Dear Mom,

first things first: I love you and I am grateful that you are my mom. You have brought me into this world and you have prepared me for life, shown me how to be a strong and independent woman. I think when it comes to the latter, you have done a wonderful job and were a shining example to follow; never depending on a man for financial security and always, ALWAYS providing for yourself. I think, „proud“ is one of the words that describe you best.

And, wow, it is precisely that pride about you, which makes me so mad at you right now.

I am very angry at you, in fact. So angry that it rips my heart in two. Because it is precisely this pride, or maybe just your lack of trust in yourself and others, that made you lie to us, your daughters, for years.

Whenever I watched a movie about a sick person and they don’t tell their family or friends that they’re sick, in order not to worry them or be a burden – I always thought that would be your style. Like… talk it down, brush it off, nah, I’m alright.

I just never thought that it would be that kinda disease that would strike you down.

Alcoholism.

Have I thought about the risk in the past, knowing your family history and that you’re living alone? Yes. I have and it has always worried me. But I have a tendency to be dramatic, so I ignored my impulses – after all, you were fine, we talked on the phone regularly, you did your things, met with your people… Living alone, yeah, but lonely?

Did I feel bad about not visiting you more frequently than I did in the last years? Yes, I did. Still do. But frankly, did I want to visit you at your house, where you have been chain smoking day in and day out for the last twenty years? Hell, no. I didn’t. It takes one of your cigarettes smoked in my kitchen when you visited, to stink up my entire place for days. And I’m a smoker myself. Difference is, when I buy a pack of rolling tobacco, it lasts me two weeks. You smoke a pack of Benson & Hedges every day. So, no. I didn’t visit more frequently.

Maybe I would have noticed something earlier.

Because now, it turns out you’re too broken to even go to rehab. They sent you back to detox after a day. You said it was because you’re too weak. Sounds believable, given your polymyalgia and all. But I spoke to a doctor today and she said it was more attitude-related. Like you just didn’t feel like it. And I know EXACTLY what they mean. It just doesn’t suit you.

I mean, I get that you’re afraid like you always say, and which breaks my heart every fucking time you say it, over and over, and I get how frustrating it must be for you: you can’t see – tragically due to excess alochol and nicotine abuse – and are hard of hearing (cause you’re 73), so TV is out of the question and maintaining a conversation is difficult for you. You are literally bored and scared, the entire time, every waking minute. That’s gotta be hell and I can only imagine (don’t want to, though) what that must be like for you. I do understand that you are absolutely and utterly desperate.

But you don’t understand it. You just don’t get that you’re sick and need help. Or don’t want to get it. All I know is, you’re not trying to get better. They can’t keep you at detox, cause you’re already detoxed and since you don’t want to go to a nursing home – although the doctors expressly recommended it – the only option is they send you home and have someone help you in your household.

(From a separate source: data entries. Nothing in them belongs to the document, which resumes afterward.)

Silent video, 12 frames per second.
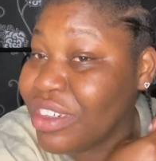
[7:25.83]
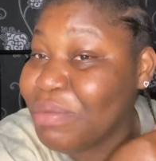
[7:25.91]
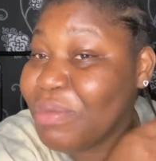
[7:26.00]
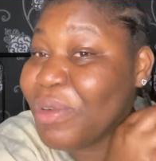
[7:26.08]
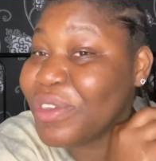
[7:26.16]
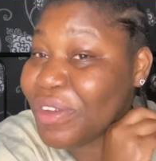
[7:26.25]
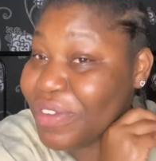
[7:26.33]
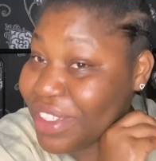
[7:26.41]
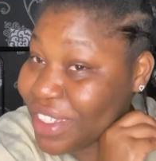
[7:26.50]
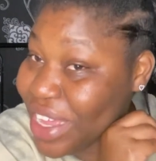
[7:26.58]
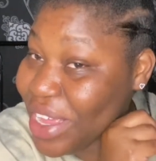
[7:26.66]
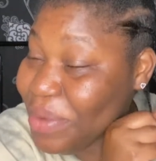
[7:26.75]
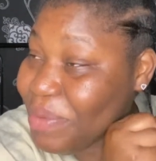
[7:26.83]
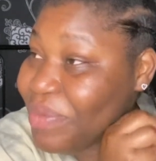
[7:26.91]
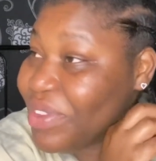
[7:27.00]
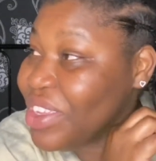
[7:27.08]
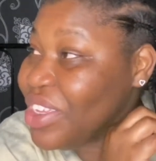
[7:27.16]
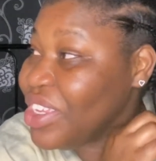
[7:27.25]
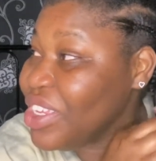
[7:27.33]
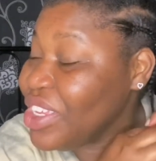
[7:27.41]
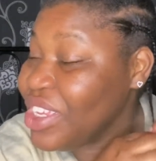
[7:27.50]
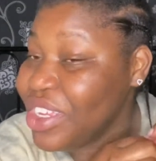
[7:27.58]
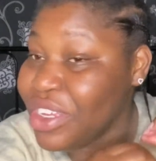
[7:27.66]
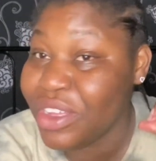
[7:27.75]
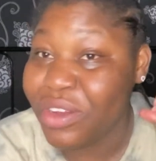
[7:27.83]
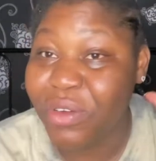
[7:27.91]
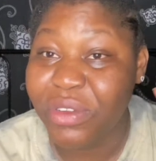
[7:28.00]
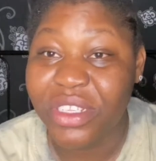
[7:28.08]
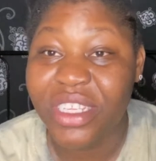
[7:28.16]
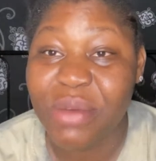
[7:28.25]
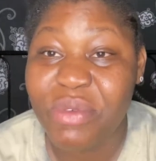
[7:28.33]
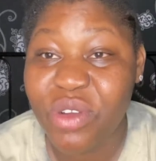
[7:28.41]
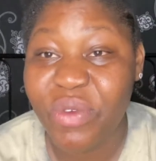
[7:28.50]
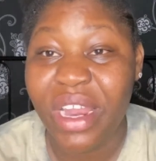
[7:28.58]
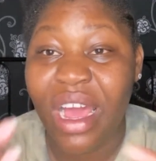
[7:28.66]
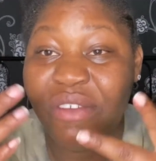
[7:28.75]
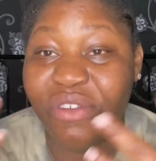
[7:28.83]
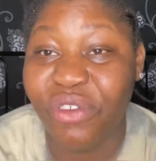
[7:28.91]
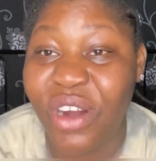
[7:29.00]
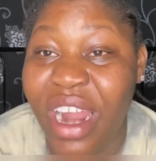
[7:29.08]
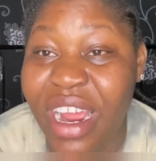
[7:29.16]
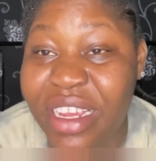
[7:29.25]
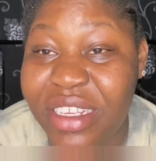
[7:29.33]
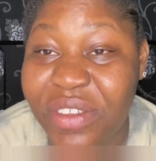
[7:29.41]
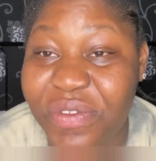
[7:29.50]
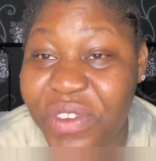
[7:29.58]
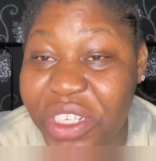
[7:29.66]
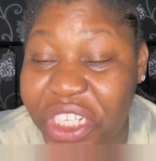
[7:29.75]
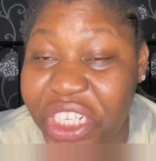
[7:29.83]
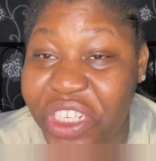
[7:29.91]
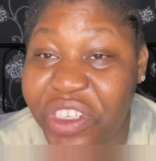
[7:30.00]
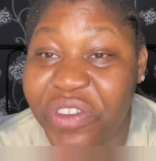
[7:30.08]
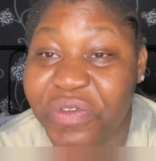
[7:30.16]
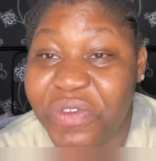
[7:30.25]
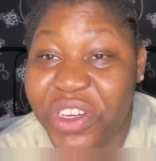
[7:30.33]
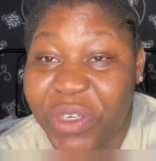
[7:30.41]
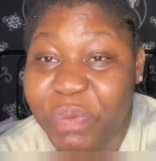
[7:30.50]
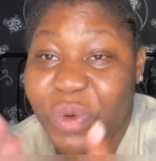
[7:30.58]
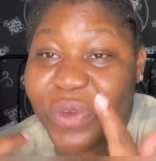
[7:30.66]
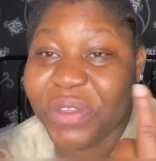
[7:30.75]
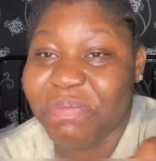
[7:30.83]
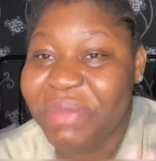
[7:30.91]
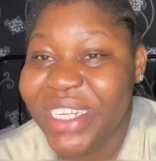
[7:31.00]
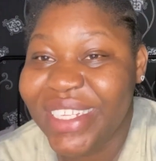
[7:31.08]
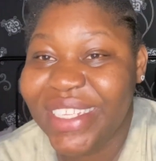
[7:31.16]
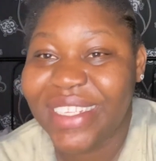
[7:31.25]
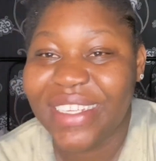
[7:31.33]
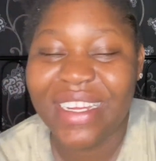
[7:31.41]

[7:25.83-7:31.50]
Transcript: Most of the time, on the table we'll have rice, fish plus meat,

And that makes me furious. Because you promised. You promised me, you would try. And you didn’t. I know, you have to mean it and you have to want it, but for me, for us, the least you could have done is try and hopefully realize that you don’t have to do it for us, but for your own sake. Your back hurts? Obviously, since you’re not taking the calcium they give you. You throw it down the toilet, like a renitent toddler.

What you need is therapy. Long term. You don’t need a household help. You need constant care and therapy, you need a professional you can tell all the stuff you’re telling me that I can’t even handle – like the almost-getting-raped when you were young. Which you told me and which I am still shocked about because I don’t think you have ever told that to anybody before. You put that on me when you should be talking to someone who can actually help you. Because, honestly, I don’t know how to deal with it.

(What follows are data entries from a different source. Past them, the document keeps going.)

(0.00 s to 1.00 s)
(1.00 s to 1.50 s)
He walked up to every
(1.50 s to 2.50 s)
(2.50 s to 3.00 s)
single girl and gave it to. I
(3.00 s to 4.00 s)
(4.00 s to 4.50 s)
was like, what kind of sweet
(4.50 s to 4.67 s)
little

As much as I want to believe that you can stay sober living alone at your place, I don’t believe you have the strength. Mentally or physically. Instead of working through your issues, you will relapse.

And we have told you what will happen when you relapse, remember?

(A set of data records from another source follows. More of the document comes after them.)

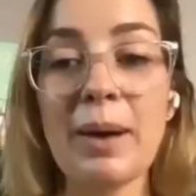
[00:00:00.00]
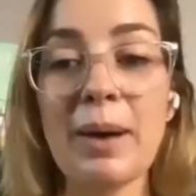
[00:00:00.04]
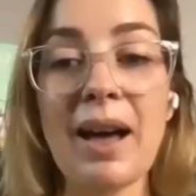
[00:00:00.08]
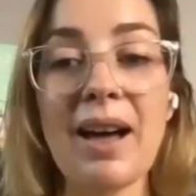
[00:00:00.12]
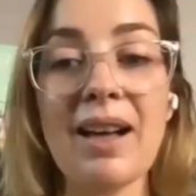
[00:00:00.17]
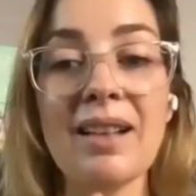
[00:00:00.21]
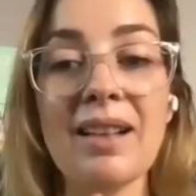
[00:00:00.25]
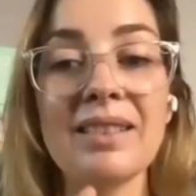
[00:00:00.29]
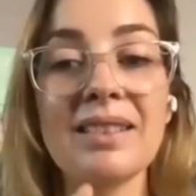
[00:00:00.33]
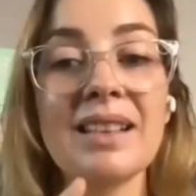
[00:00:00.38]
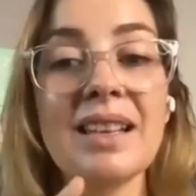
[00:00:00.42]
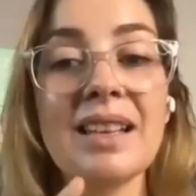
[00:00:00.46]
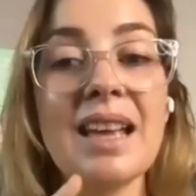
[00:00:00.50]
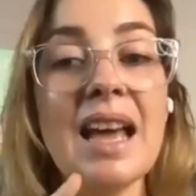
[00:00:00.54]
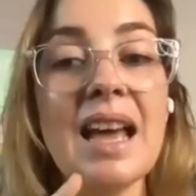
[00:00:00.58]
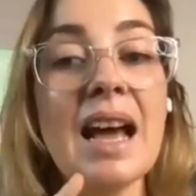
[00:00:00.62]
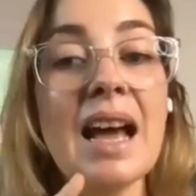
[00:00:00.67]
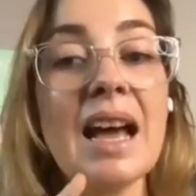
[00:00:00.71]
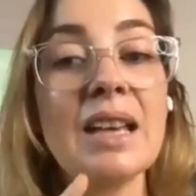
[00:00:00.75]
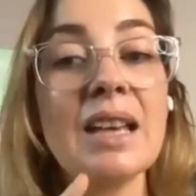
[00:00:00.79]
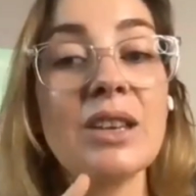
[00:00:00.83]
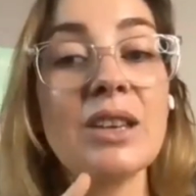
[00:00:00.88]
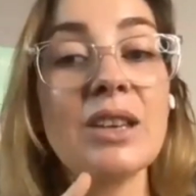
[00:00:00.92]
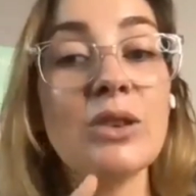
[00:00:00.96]
really well.
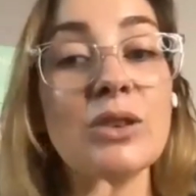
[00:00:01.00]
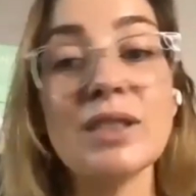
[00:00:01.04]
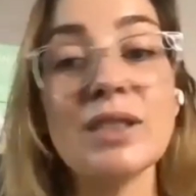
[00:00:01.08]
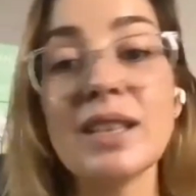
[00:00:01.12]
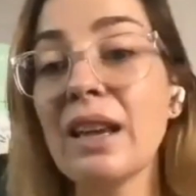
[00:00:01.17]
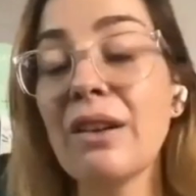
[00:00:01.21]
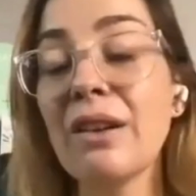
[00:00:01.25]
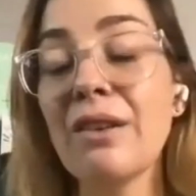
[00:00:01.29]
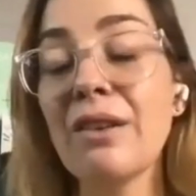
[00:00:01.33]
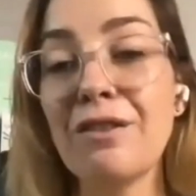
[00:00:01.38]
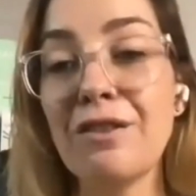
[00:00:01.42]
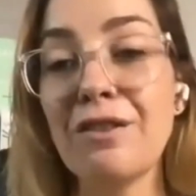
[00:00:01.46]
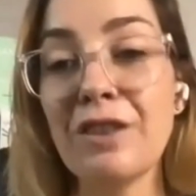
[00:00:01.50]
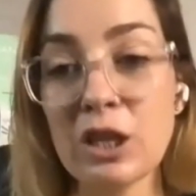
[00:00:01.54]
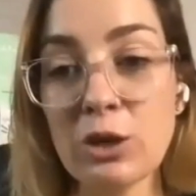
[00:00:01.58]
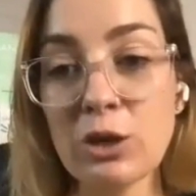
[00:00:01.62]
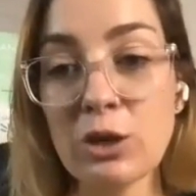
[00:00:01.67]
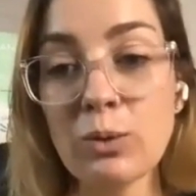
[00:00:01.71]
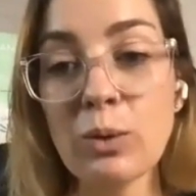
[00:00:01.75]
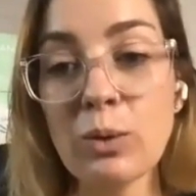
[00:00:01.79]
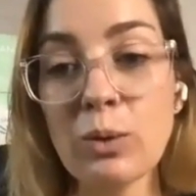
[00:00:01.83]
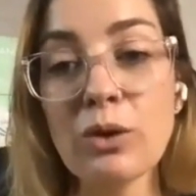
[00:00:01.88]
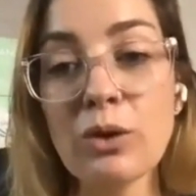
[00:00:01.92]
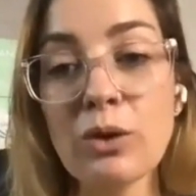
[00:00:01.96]
Using
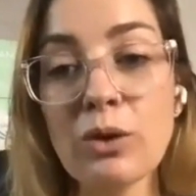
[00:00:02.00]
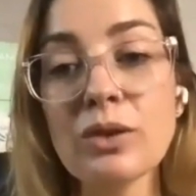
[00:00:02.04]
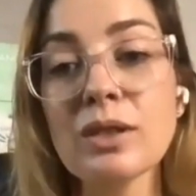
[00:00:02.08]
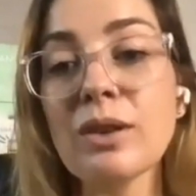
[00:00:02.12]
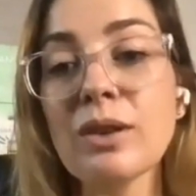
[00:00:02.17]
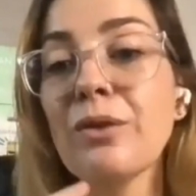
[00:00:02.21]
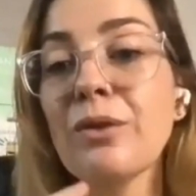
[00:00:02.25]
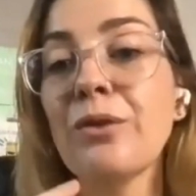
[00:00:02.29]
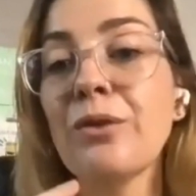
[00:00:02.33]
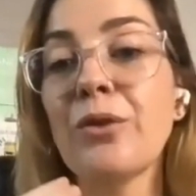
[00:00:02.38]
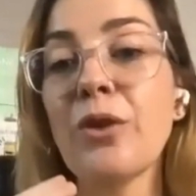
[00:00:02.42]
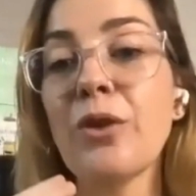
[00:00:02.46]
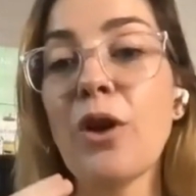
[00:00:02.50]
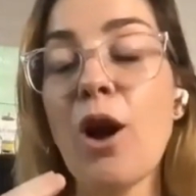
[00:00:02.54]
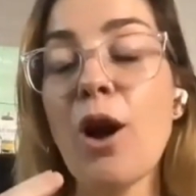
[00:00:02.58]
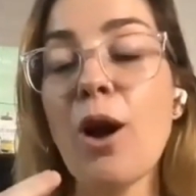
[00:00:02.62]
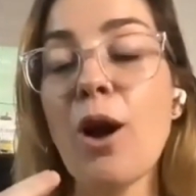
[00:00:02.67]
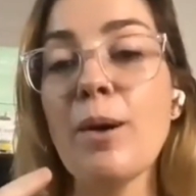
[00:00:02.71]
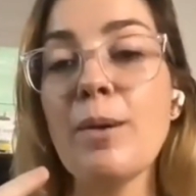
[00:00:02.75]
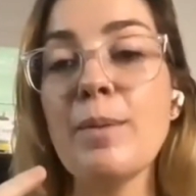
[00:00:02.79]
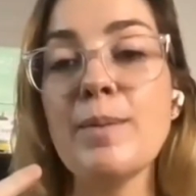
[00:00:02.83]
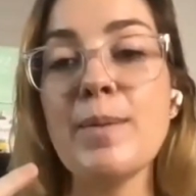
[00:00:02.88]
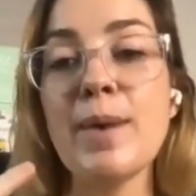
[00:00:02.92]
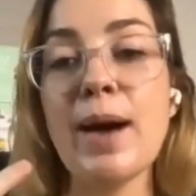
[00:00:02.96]
visuals
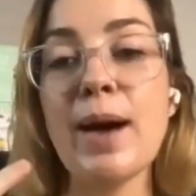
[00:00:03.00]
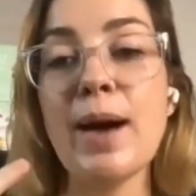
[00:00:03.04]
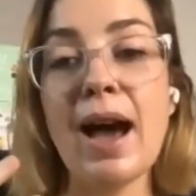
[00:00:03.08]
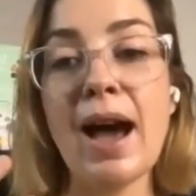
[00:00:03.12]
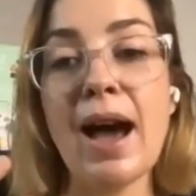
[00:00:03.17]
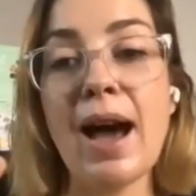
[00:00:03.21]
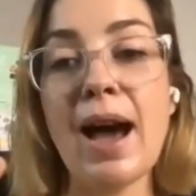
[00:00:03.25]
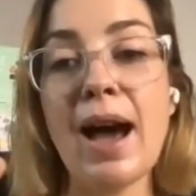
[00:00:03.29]
from,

We will cut all ties with you, break off any contact whatsoever.

Because I don’t want to find you lying on the floor face first like that one time ever again.
I don’t want to hear you ask me to buy you alcohol like that one time ever again.

You are my drug, I am addicted to helping you – but you don’t want that help, so I need to get away from you, so I can get well.

I will not watch you die.

I will remember you as the strong person that you were before you gave up on yourself.

And I will work on forgiving you. For not trusting us enough to seek help when you still had a chance.